Few people know how Mathematics or applying numbers and equations helped researchers combat and even find vaccine to different diseases.
Others found Math as the subject that likely most difficult in high school have to do with preventing about 887,000 deaths annually from viral infection?
The numbers really suggested that math — that frustratingly complex discipline — is the key to understanding the universe.
Furthermore, numbers and equations help us to understand everything from patterns in plant life to the masses of distant stars.

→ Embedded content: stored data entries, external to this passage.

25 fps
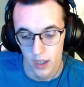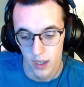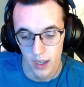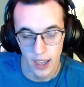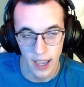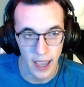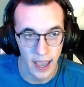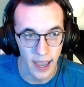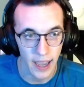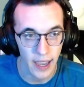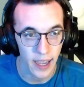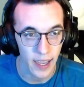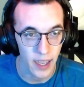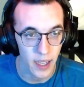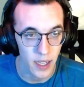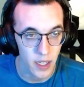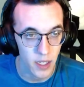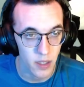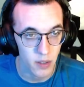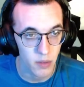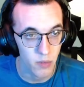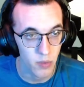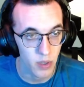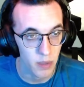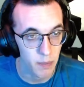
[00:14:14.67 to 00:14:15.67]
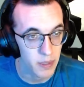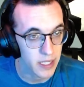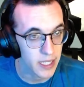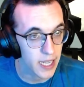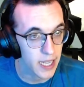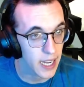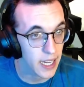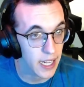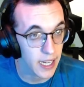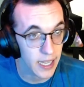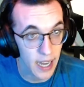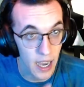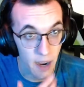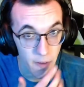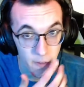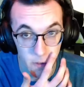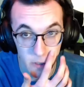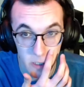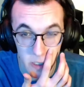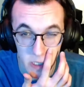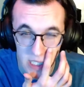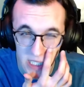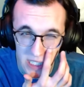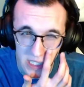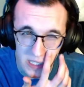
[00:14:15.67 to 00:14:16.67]
And we've been dating now for
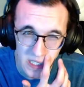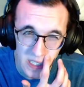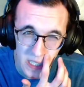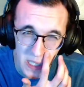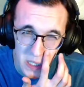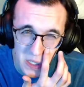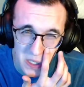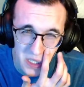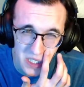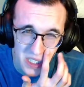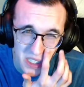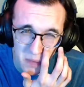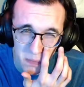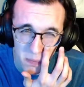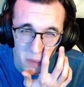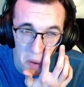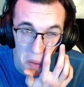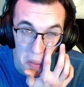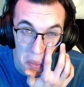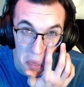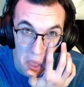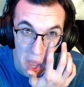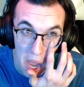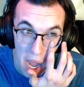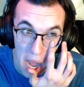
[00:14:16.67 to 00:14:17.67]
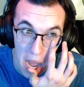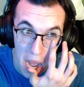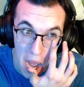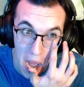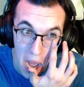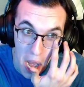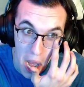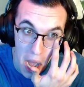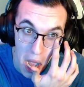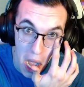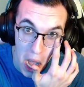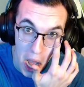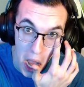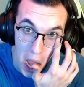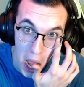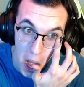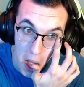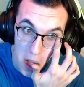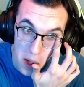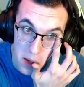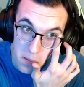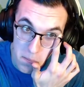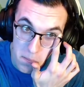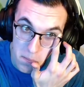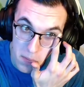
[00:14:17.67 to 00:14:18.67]
6 years this month,
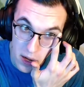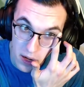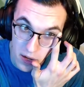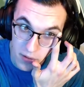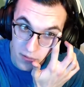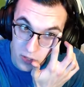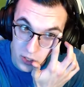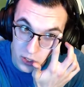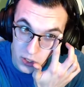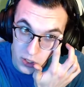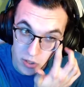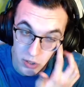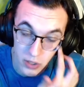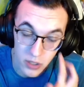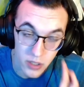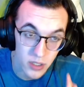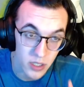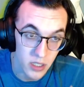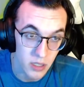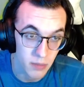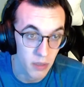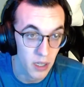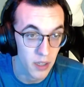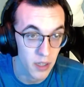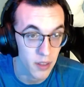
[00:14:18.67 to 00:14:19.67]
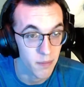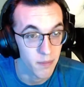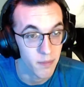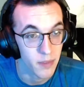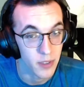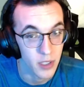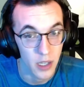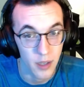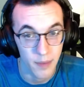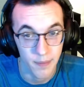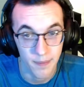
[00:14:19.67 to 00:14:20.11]
and married for 2 years this month. So.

They have also helped us predict the shapes of tiny viruses — which can be too small to see by most microscopes.
For all we know, it is especially helpful in the case of viruses because the protein shells of most viruses are essentially geometric puzzles.

Math perceives by large number of people as “difficult discipline,” but contributed well in crafting cure to combat several diseases
The short genetic sequences of viruses code only a few distinctly shaped proteins, but these proteins can self-assemble into a variety of different 3D shapes. These structures are used to make the shell which encapsulates the viral genes, forming a virus that is ready to infect new organisms.

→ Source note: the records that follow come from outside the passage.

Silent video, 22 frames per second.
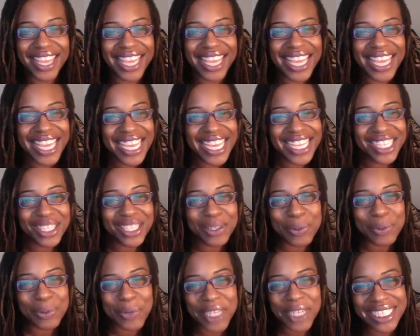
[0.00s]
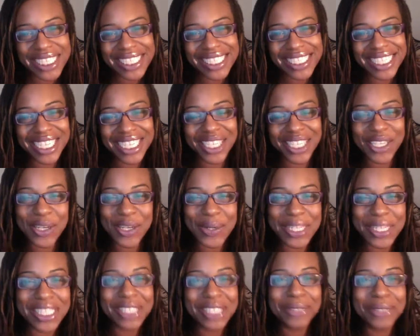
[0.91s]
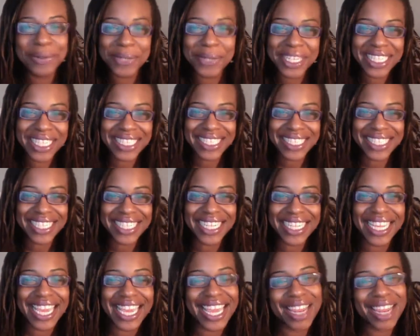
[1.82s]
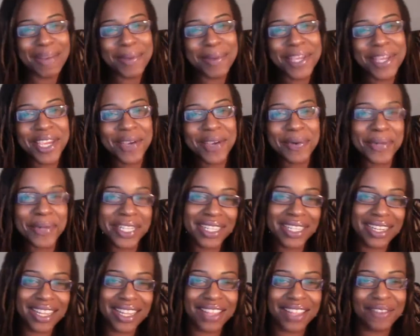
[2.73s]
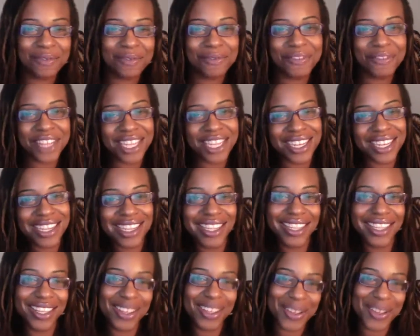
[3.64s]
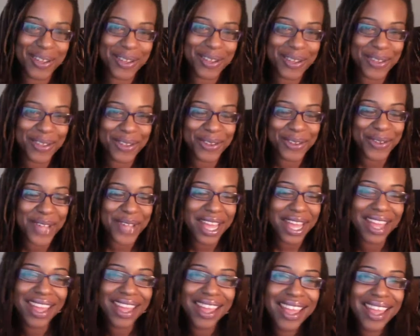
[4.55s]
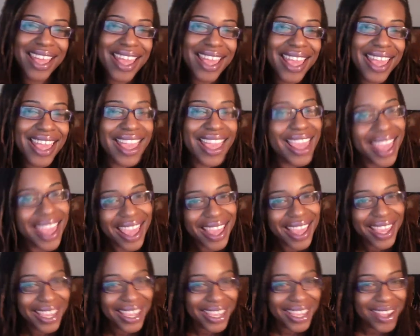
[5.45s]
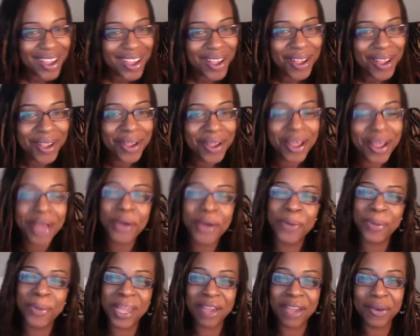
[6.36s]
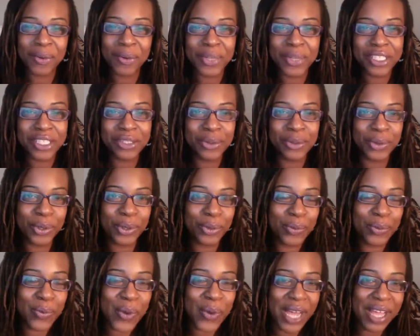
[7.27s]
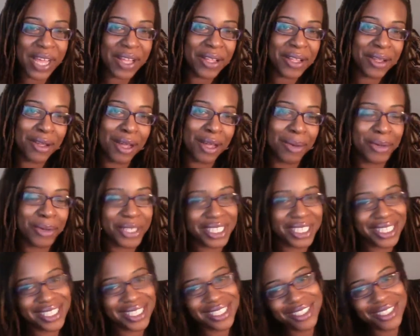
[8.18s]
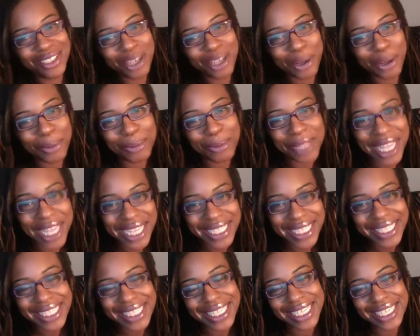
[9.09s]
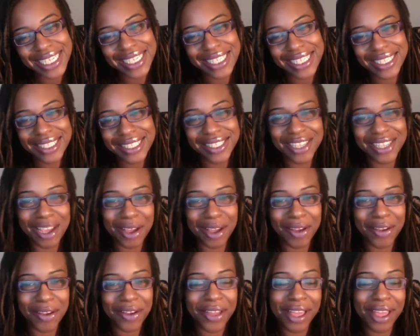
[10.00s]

It's Sweetie C, yo, it's Sweetie C, and I'm here with another video. Hey, y'all, I hope everyone's doing well. I'm going to send y'all blessings, y'all.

Scientists have been aware of virus self-assembly since the heyday of Watson and Crick, but how it occurs in many specific viruses remains a mystery that is still discussed. In fact, fifteen years ago, Reidun Twarock, a mathematician at the University of York, England, stumbled across a lecture about how viruses assemble a certain spherical shell, and she thought it related well to a project she was already working on.
Twarock decided to ignite discussion of the problem, and thus embarked on a new phase of her research.

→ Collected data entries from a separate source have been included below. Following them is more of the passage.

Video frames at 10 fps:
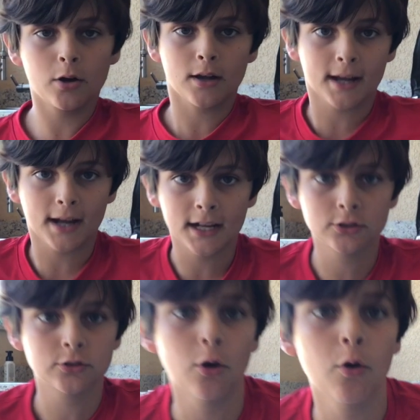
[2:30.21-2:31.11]
Okay
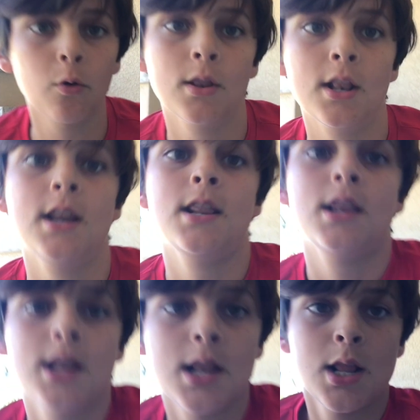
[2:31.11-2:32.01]
guys, so
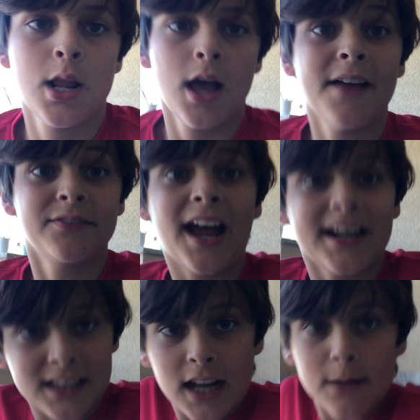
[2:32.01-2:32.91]
I've got
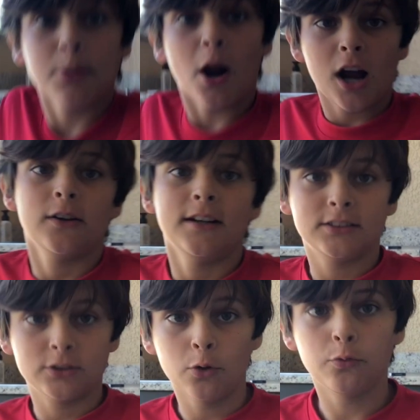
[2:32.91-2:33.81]
a lot of
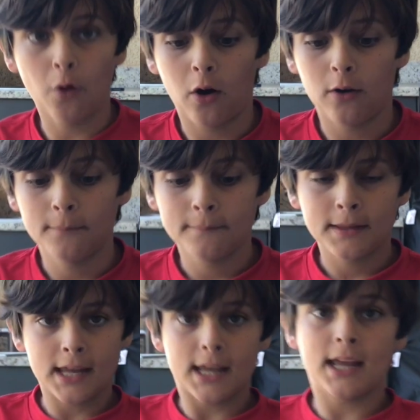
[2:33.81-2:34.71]
progress so far.
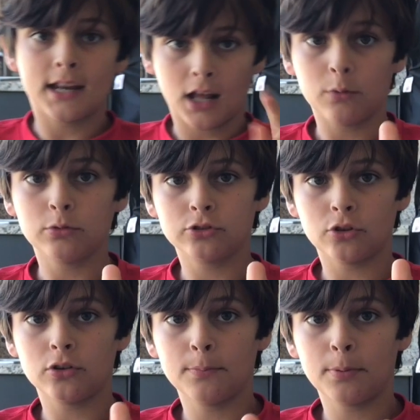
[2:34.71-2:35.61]
And I will show
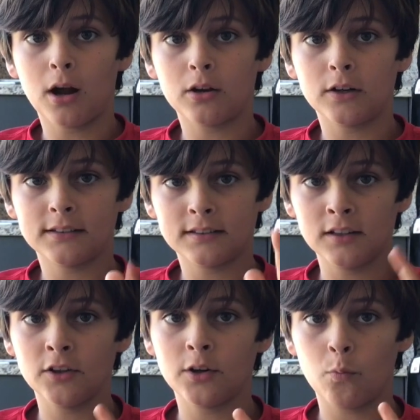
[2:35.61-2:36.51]
you the progress
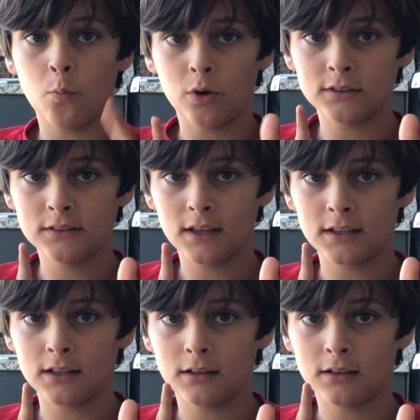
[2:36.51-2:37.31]
here in one second.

“That snowballed,” Twarock said in an interview with Quanta Magazine.
The Mathematician realized that her math could not only reveal how the viruses assemble, but how they infect cells and evolve.
Twarock started a collaboration with Peter Stockley, a professor of biological chemistry at the University of Leeds, England, and the marriage of math and biology turned out to be very fruitful.
“We really developed this integrative, interdisciplinary approach,” Twarock told the Magazine, “where the math drives the biology, and the biology drives the math.”
Meanwhile, it was not long before the math drove the researchers to the conclusion that the order they were discovering on the viral surfaces must indicate that the virus’s genetics were playing a role — a physical one — in the protein shell’s assembly.
Following the application of several mathematical theories to the problem, Twarock determined that the virus’s RNA was sticking to the proteins, helping them form the new virus.
The team applied this approach to viruses of special interest, reporting their findings about a common-cold virus this February in a Nature Communications study, and then about the HBV virus — the one that causes 887,000 deaths a year — this summer in a Nature Microbiology study.
“We’d like to vaccinate people against several hundred infections, And the way they are perusing this goal is by exploring what could be a new class of vaccines,” Stockley said.
It may sound hard, difficult. However, at the larger note, the discipline brings better understanding and crafting formulated way to cure several diseases and even other phenomenon.